No, the concern about the death of CLI is really rooted in the fear of personal obsolescence. I’ve heard that notion repeated in conversations about the mainframe, Novell networking, WordPerfect 5.1 and dozens of other technologies that were brilliant in their time, but which, for various reasons, were superseded by something else — sometimes something else that is better, and sometimes not.

And a fear of personal obsolescence in your networking career is ultimately false, unless you are digging in your heels and choosing never to learn anything new again. (OK, that was sarcasm, folks. As IT pros, we should be committed to life-long learning. Even if you are two years away from retirement, learning new stuff is still A Good Thing™.) As long as you are open to new ideas, new techniques and yes, new systems, then you won’t become obsolete.

Employers exploit networkers’ insecurity

I’ll be honest. I think there are a lot of employers that exploit this insecurity. “Where’s a Perl script-kiddie like you going to find this kind of role?” they whisper — usually implicitly, although sometimes much more explicitly than any of us prefer. Or if we’re interviewing for a new job, they ask, “I see you have a lot of experience with AIX, but we’re a Windows shop. Do you really think your skills translate?”

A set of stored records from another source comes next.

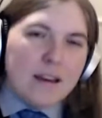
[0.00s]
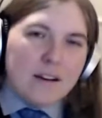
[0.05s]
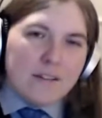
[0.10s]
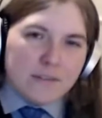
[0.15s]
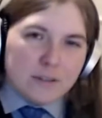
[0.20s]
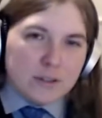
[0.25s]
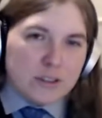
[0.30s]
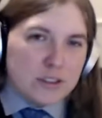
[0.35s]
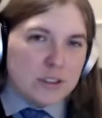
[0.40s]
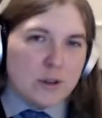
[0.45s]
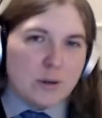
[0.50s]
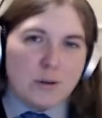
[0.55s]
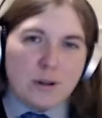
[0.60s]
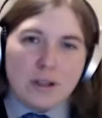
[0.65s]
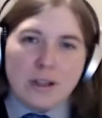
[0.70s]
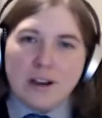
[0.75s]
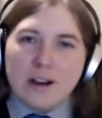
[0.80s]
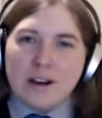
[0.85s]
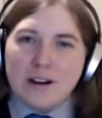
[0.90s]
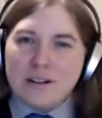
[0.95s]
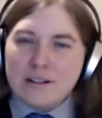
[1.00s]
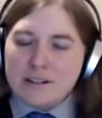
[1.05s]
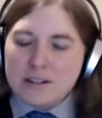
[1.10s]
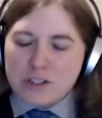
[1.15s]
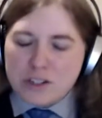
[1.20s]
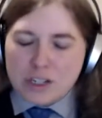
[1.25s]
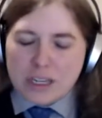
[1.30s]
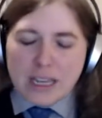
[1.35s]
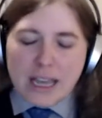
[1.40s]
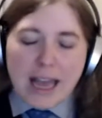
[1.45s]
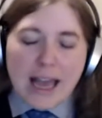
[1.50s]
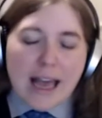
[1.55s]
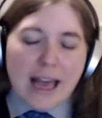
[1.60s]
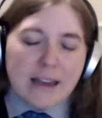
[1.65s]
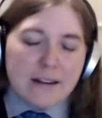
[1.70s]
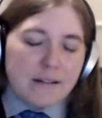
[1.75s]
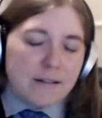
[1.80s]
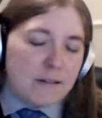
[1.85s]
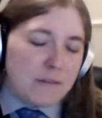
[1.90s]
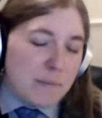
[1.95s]
For so long she
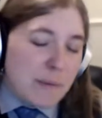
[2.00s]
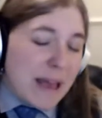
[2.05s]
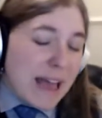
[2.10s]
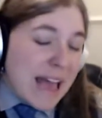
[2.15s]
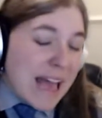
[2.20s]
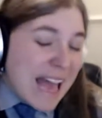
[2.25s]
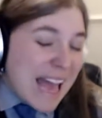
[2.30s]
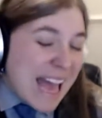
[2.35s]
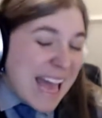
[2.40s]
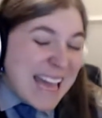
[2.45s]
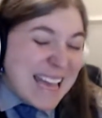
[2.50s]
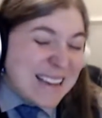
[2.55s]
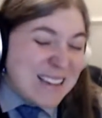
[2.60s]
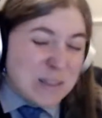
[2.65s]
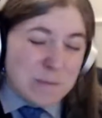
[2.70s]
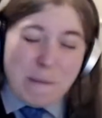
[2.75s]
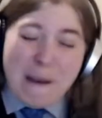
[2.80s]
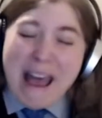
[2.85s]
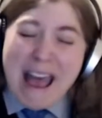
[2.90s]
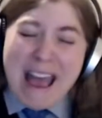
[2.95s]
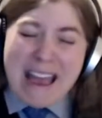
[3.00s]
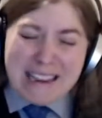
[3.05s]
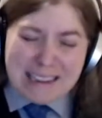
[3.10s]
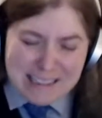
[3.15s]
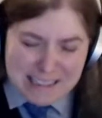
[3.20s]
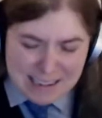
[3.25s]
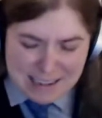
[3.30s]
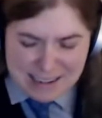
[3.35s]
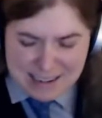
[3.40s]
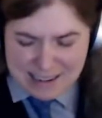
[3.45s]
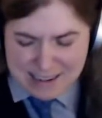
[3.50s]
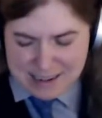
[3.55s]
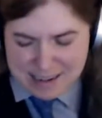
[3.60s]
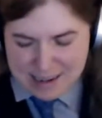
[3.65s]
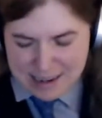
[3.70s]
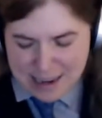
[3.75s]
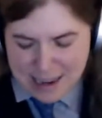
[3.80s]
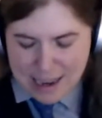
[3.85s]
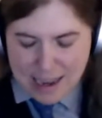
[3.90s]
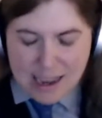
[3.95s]
had her bags packed
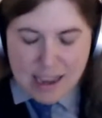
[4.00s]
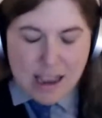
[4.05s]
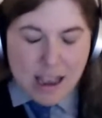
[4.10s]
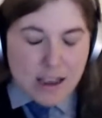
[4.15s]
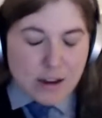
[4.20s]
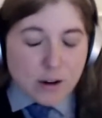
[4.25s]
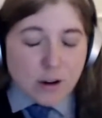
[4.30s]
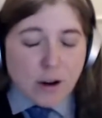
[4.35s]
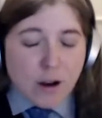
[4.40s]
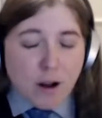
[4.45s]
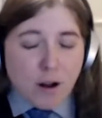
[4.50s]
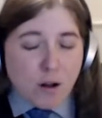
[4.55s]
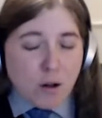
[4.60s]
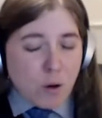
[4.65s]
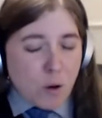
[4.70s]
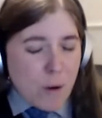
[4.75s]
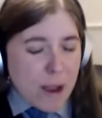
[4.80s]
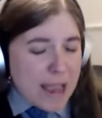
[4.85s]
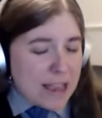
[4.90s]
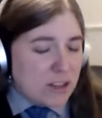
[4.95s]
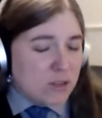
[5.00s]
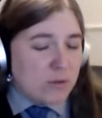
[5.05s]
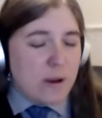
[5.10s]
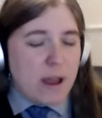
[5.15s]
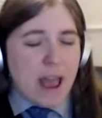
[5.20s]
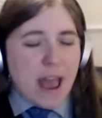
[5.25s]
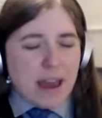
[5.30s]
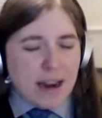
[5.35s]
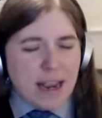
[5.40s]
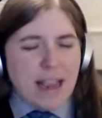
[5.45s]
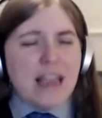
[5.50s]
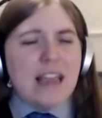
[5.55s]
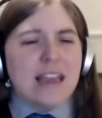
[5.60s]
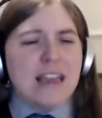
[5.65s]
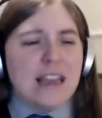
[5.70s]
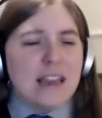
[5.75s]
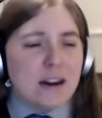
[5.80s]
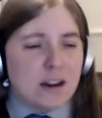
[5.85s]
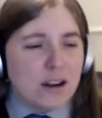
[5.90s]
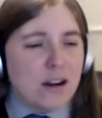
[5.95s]
and always
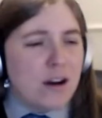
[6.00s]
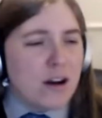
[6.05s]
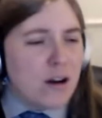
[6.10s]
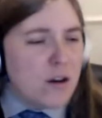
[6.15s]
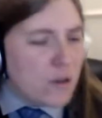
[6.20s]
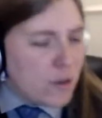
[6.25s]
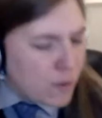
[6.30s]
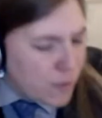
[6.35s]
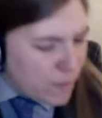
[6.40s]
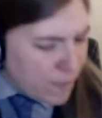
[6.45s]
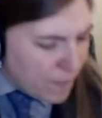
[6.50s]
ready to go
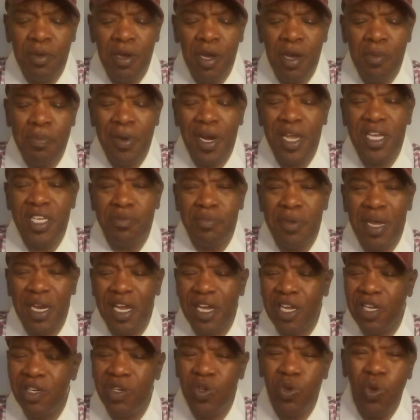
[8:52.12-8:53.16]
a placemat,
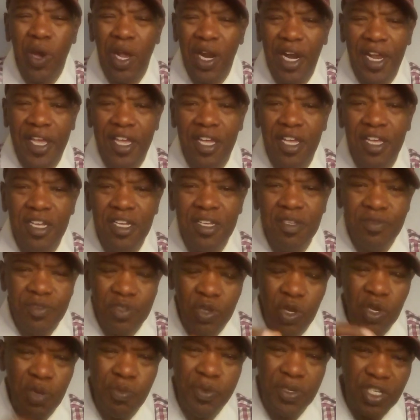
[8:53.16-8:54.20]
like a doily,
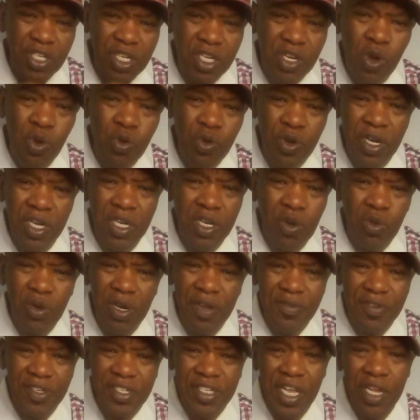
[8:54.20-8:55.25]
so you can put your Coke on and don't
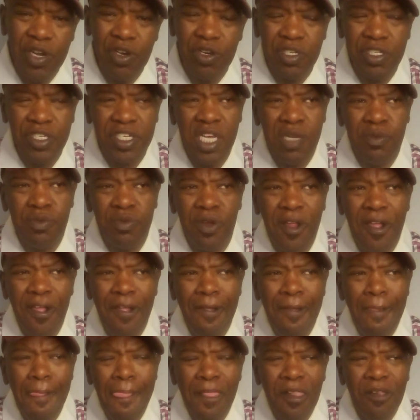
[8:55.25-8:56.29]
leave it stain on the table.
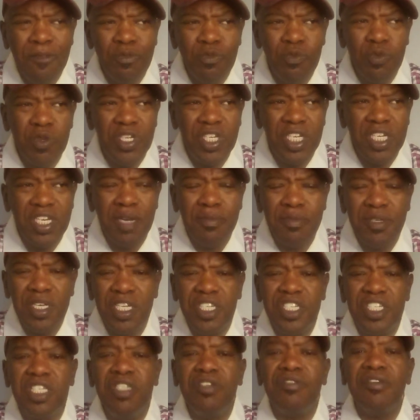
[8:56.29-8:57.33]
And she comes in,
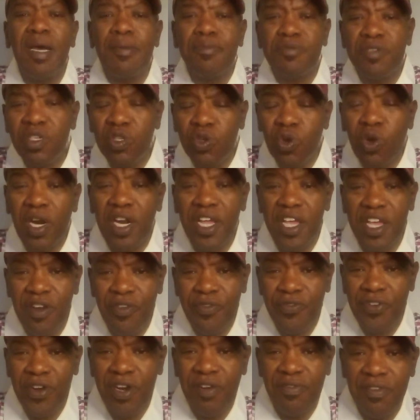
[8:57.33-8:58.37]
she drops the doily in
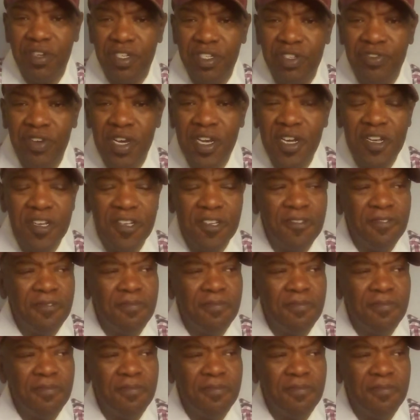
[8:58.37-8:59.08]
front of us, right?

I’m not here to talk about interviewing skills, salary negotiations or career improvements, so I’m not going to get into the potential responses, but I will say that the ultimate answer in each of these cases — and many others — is “Yes.” Why? Because it’s not about whether I know the fifth parameter of the gerfrinkel command in CodeMe version 12.3.9.7, which was deprecated in 12.3.9.8 in favor of the unglepacht function. It’s not about any of that. It’s about my experience on when to use certain commands, when to look for a workaround, how to manage an environment of this scale and scope and so on.

To play off the old joke about the copier repairman, a small part of your paycheck goes toward turning the screw; more of it is based on knowing which screw to turn.

As IT pros, we are paid — and are valuable — because we know how to find out which screw to turn and when to turn it. So to speak, of course.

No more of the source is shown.